Gay, Lesbian, and Queer Cinema



The study of gay and lesbian cinema became a growing concern in the wake of 1970s feminist film theory and the discipline's increasing attention to issues of representation—of women, of racial and ethnic minorities, and eventually of gay and lesbian people. While there had been a few attempts to discuss onscreen homosexuality prior to that period (such as Parker Tyler's Screening the Sexes: Homosexuality in the Movies [1972]), the seminal text on the subject was Vito Russo's The Celluloid Closet: Homosexuality in the Movies (first published in 1981, revised and updated in 1987). In it, Russo examined over eighty years of film history, exploring the ways and means in which gay and lesbian people had been portrayed at the movies. Those images carried considerable cultural weight; for many people, these images were all they ever "saw" or "knew" about homosexuality before the sexual revolution of the 1960s.

The so-called Stonewall Riots that occurred in New York City in June 1969 are sometimes said to be the start of the modern gay and lesbian civil rights movement—the fight for civil rights and an end to discrimination. Before that time, gay and lesbian people were routinely fired from their jobs, denied housing, harassed, or arrested simply for being homosexual. They were classified as mentally ill by the psychiatric and military communities, and during the Red Scare of the 1950s they were considered national security risks. Like the struggle for racial or gender equality, the fight for gay and lesbian equality continues to this day, and the images that popular film and television create of homosexual people continue to influence both public perception and governmental policy.

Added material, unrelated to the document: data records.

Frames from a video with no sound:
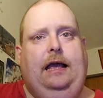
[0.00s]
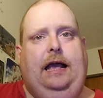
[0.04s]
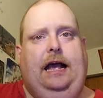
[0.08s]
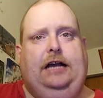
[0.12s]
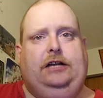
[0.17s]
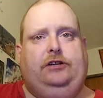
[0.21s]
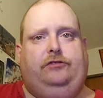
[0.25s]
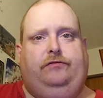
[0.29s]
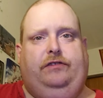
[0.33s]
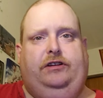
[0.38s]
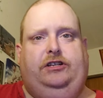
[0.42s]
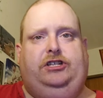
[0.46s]

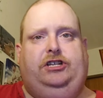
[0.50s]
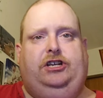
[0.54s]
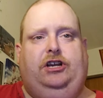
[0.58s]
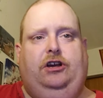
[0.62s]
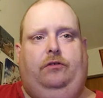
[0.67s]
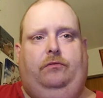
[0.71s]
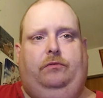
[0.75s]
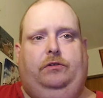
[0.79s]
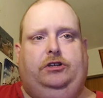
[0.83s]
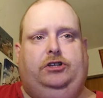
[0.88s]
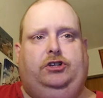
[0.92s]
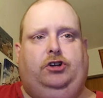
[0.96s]
as Rich
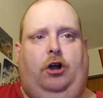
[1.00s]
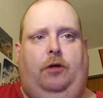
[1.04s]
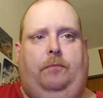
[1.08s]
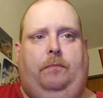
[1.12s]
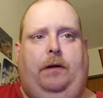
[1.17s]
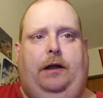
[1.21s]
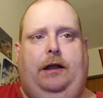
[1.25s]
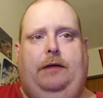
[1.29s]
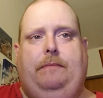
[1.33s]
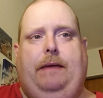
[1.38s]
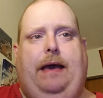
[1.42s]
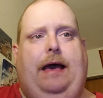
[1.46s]
Hill was
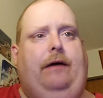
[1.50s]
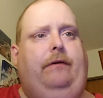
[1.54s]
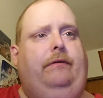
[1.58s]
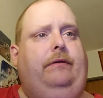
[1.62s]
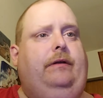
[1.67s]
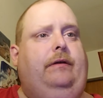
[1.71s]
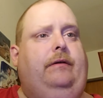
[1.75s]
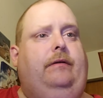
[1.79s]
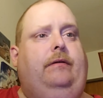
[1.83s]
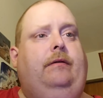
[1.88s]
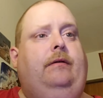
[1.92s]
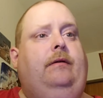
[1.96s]
sharp on the
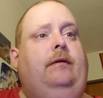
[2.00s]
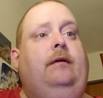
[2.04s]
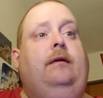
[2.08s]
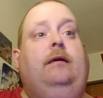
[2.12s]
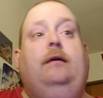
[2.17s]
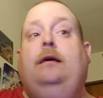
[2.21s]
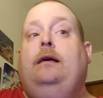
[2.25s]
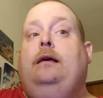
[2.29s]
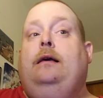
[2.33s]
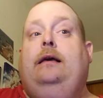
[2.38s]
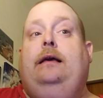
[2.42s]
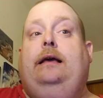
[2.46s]
mound,
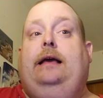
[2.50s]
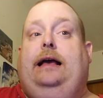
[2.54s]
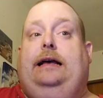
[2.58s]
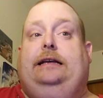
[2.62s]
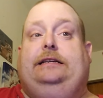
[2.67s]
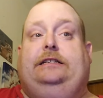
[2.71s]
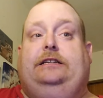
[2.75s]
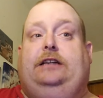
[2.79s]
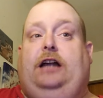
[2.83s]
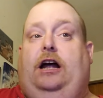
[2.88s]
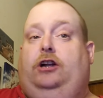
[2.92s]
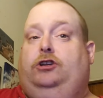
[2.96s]

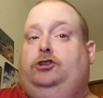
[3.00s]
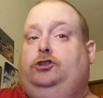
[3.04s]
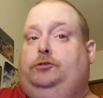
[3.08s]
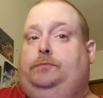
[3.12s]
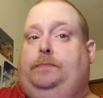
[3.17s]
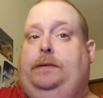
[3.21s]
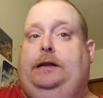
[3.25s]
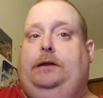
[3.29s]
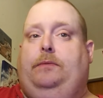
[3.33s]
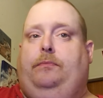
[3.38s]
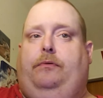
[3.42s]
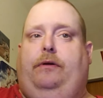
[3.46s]
as the Dodgers
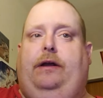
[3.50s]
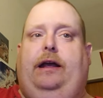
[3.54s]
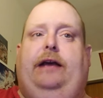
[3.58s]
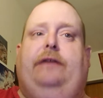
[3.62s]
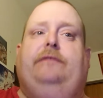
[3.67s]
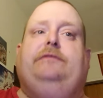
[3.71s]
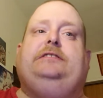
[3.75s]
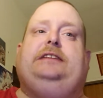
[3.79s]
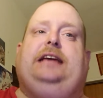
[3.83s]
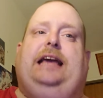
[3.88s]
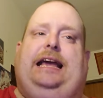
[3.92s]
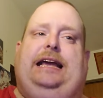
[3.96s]
beat the
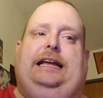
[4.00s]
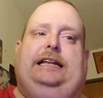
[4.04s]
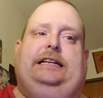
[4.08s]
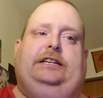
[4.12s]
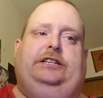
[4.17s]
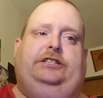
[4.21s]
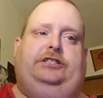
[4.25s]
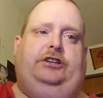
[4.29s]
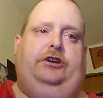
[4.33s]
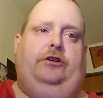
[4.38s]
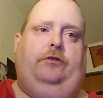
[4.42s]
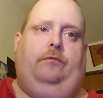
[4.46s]
Braves
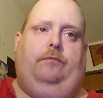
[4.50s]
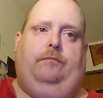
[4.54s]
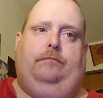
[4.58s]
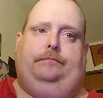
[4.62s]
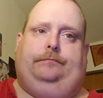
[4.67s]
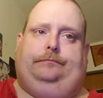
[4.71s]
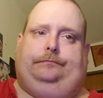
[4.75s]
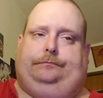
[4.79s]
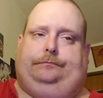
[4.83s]
8-2.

In the last twenty years, the study of gay and lesbian cinema has expanded greatly beyond simplistic image analysis. Within academia, the development of third wave feminism and queer theory across many disciplines in the humanities has sought to rethink basic concepts about human sexuality, demonstrating the complexity of a subject that encompasses not only personal orientation and behavior but also the social, cultural, and historical factors that define and create the conditions of such orientations and behaviors. The term "queer," once a pejorative epithet used to humiliate gay men and women, is now used to describe that broad expanse of sexualities. Queer should thus be understood to describe any sexuality not defined as heterosexual procreative monogamy (once the presumed goal of any Hollywood coupling); queers are people (including heterosexuals) who do not organize their sexuality according to that rubric.

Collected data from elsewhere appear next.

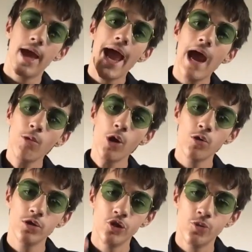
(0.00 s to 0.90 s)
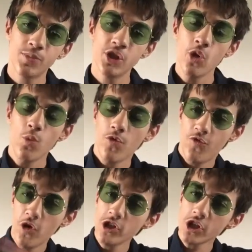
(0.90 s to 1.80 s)
Arrow loops were
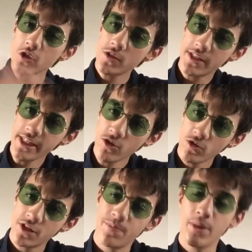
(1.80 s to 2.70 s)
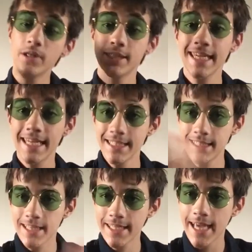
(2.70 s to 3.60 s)
vertical stilts built
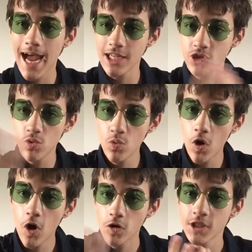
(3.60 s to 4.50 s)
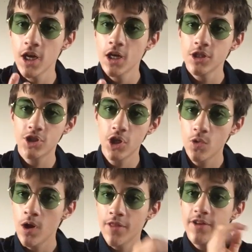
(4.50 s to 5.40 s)
into the castle walls
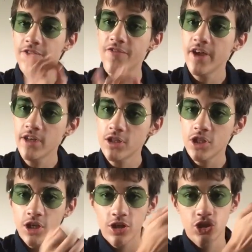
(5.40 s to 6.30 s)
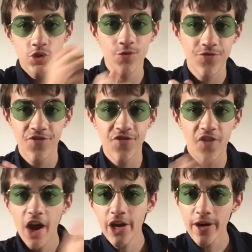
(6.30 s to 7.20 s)
so the defenders could shoot
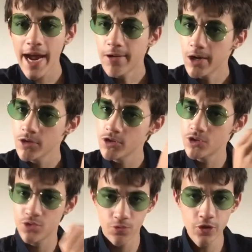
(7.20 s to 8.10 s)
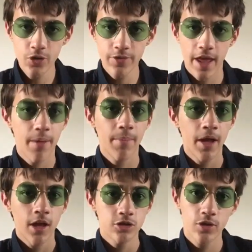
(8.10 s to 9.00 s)
fire arrows through them
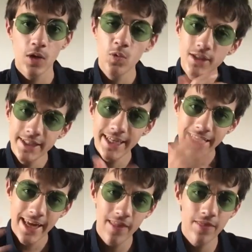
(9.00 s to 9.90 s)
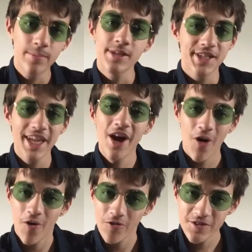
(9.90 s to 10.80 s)
so they wouldn't get hit
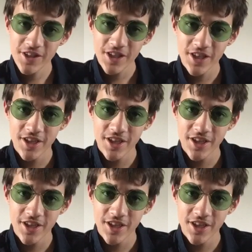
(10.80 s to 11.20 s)
themselves.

Recently, many of the theoretical issues raised by queer theory have found their way into gay and lesbian independent filmmaking, within a movement known as New Queer Cinema. Queer theory also helps us interrogate and complicate the category "gay and lesbian cinema." For example, the very meaning of the words "gay" and "lesbian"—how they are used and understood—has changed greatly over the decades, as have the conditions of their cinematic representation. There are great cultural and historical differences between films made by queer directors in 1930s Hollywood and those made by early twenty-first-century independent queer filmmakers. The characteristics that mass culture has used to signify homosexuality have also changed. While present-day films can be relatively forthright about sexuality, older films could only hint at it in various ways. Thus, many classical Hollywood performances, directors, and genres might be considered queer rather than gay, in that they do not explicitly acknowledge homosexuality, but nonetheless allow for spaces in which normative heterosexuality is threatened, critiqued, camped up, or shown to be an unstable performative identity.